▸ Problem
Restate each line below word for word, skipping every picture.

▸ Raw data
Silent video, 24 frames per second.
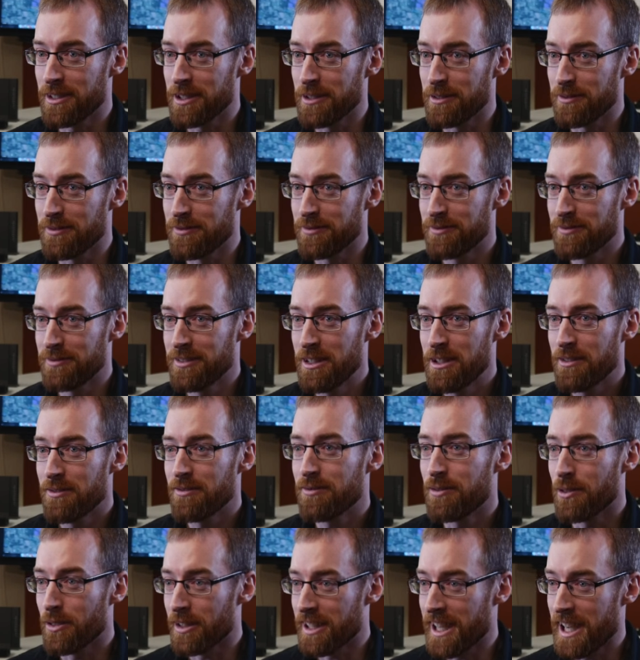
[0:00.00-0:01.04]
of
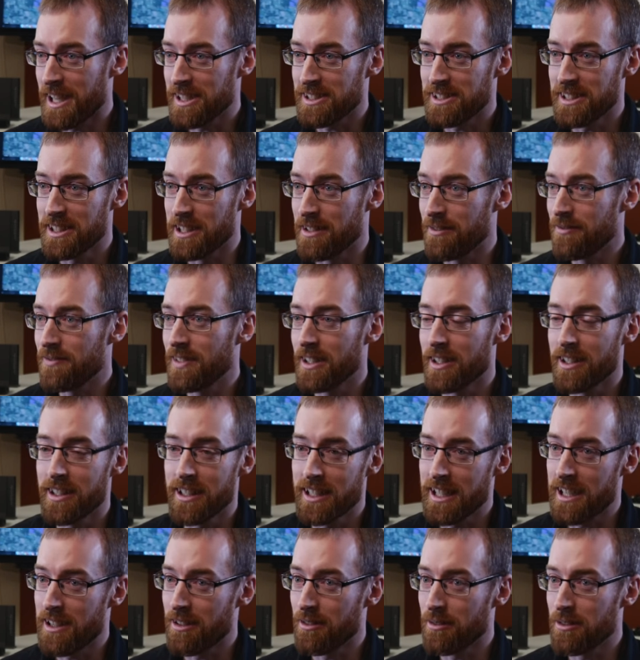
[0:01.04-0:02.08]
forecasting and figuring
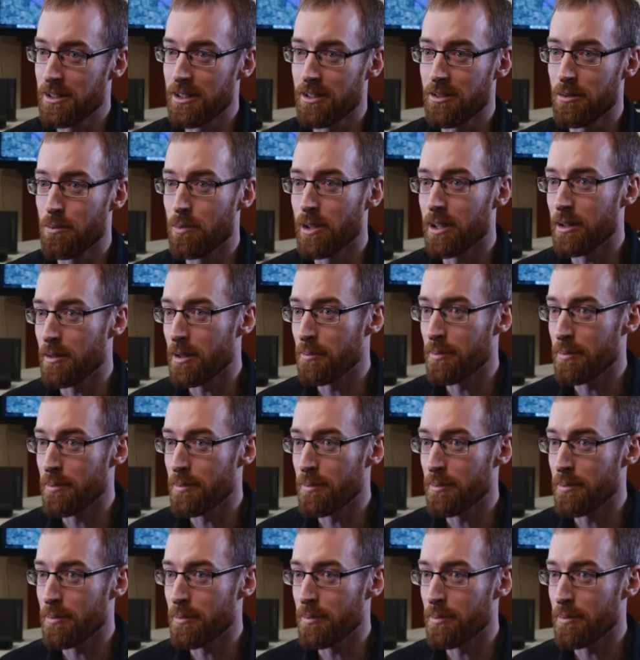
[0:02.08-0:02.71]
out, you know, where the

▸ Answer box
Silent video, 24 frames per second.
[0:00.00-0:01.04]
of
[0:01.04-0:02.08]
forecasting and figuring
[0:02.08-0:02.71]
out, you know, where the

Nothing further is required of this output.